● Work item: Could you write out all of the data again, word for word?
─── Input material ───
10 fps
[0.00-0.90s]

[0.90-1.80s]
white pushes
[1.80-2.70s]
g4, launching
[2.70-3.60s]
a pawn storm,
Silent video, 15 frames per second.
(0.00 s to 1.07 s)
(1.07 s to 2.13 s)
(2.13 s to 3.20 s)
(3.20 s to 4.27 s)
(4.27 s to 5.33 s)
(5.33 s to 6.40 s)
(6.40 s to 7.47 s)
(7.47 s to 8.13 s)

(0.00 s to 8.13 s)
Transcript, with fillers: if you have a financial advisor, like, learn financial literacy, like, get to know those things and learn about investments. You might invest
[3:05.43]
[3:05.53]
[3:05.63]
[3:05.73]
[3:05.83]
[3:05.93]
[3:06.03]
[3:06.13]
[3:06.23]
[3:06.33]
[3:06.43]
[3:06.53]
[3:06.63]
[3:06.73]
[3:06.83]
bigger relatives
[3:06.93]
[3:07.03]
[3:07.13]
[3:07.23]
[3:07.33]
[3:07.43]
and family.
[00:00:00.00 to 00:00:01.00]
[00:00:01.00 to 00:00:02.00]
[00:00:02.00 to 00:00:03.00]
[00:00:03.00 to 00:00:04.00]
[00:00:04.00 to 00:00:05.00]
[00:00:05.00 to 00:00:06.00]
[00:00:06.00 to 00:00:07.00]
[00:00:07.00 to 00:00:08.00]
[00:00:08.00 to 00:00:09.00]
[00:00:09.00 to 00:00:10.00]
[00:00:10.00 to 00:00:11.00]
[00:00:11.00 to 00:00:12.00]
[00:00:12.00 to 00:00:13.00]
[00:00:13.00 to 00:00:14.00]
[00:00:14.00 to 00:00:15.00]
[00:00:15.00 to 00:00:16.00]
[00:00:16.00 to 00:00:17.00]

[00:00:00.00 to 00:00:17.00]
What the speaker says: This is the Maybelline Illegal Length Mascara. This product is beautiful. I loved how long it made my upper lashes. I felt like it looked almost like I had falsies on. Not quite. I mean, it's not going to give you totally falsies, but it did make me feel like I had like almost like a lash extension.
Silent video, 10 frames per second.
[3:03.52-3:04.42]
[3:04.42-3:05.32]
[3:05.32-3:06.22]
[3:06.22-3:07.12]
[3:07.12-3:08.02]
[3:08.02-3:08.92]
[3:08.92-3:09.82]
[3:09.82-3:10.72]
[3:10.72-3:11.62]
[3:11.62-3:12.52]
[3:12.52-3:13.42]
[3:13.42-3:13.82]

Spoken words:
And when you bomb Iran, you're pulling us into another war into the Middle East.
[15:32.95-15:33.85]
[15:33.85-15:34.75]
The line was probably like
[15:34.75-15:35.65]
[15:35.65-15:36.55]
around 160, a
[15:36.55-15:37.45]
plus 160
───
● Your solution:
10 fps
[0.00-0.90s]

[0.90-1.80s]
white pushes
[1.80-2.70s]
g4, launching
[2.70-3.60s]
a pawn storm,
Silent video, 15 frames per second.
(0.00 s to 1.07 s)
(1.07 s to 2.13 s)
(2.13 s to 3.20 s)
(3.20 s to 4.27 s)
(4.27 s to 5.33 s)
(5.33 s to 6.40 s)
(6.40 s to 7.47 s)
(7.47 s to 8.13 s)

(0.00 s to 8.13 s)
Transcript, with fillers: if you have a financial advisor, like, learn financial literacy, like, get to know those things and learn about investments. You might invest
[3:05.43]
[3:05.53]
[3:05.63]
[3:05.73]
[3:05.83]
[3:05.93]
[3:06.03]
[3:06.13]
[3:06.23]
[3:06.33]
[3:06.43]
[3:06.53]
[3:06.63]
[3:06.73]
[3:06.83]
bigger relatives
[3:06.93]
[3:07.03]
[3:07.13]
[3:07.23]
[3:07.33]
[3:07.43]
and family.
[00:00:00.00 to 00:00:01.00]
[00:00:01.00 to 00:00:02.00]
[00:00:02.00 to 00:00:03.00]
[00:00:03.00 to 00:00:04.00]
[00:00:04.00 to 00:00:05.00]
[00:00:05.00 to 00:00:06.00]
[00:00:06.00 to 00:00:07.00]
[00:00:07.00 to 00:00:08.00]
[00:00:08.00 to 00:00:09.00]
[00:00:09.00 to 00:00:10.00]
[00:00:10.00 to 00:00:11.00]
[00:00:11.00 to 00:00:12.00]
[00:00:12.00 to 00:00:13.00]
[00:00:13.00 to 00:00:14.00]
[00:00:14.00 to 00:00:15.00]
[00:00:15.00 to 00:00:16.00]
[00:00:16.00 to 00:00:17.00]

[00:00:00.00 to 00:00:17.00]
What the speaker says: This is the Maybelline Illegal Length Mascara. This product is beautiful. I loved how long it made my upper lashes. I felt like it looked almost like I had falsies on. Not quite. I mean, it's not going to give you totally falsies, but it did make me feel like I had like almost like a lash extension.
Silent video, 10 frames per second.
[3:03.52-3:04.42]
[3:04.42-3:05.32]
[3:05.32-3:06.22]
[3:06.22-3:07.12]
[3:07.12-3:08.02]
[3:08.02-3:08.92]
[3:08.92-3:09.82]
[3:09.82-3:10.72]
[3:10.72-3:11.62]
[3:11.62-3:12.52]
[3:12.52-3:13.42]
[3:13.42-3:13.82]

Spoken words:
And when you bomb Iran, you're pulling us into another war into the Middle East.
[15:32.95-15:33.85]
[15:33.85-15:34.75]
The line was probably like
[15:34.75-15:35.65]
[15:35.65-15:36.55]
around 160, a
[15:36.55-15:37.45]
plus 160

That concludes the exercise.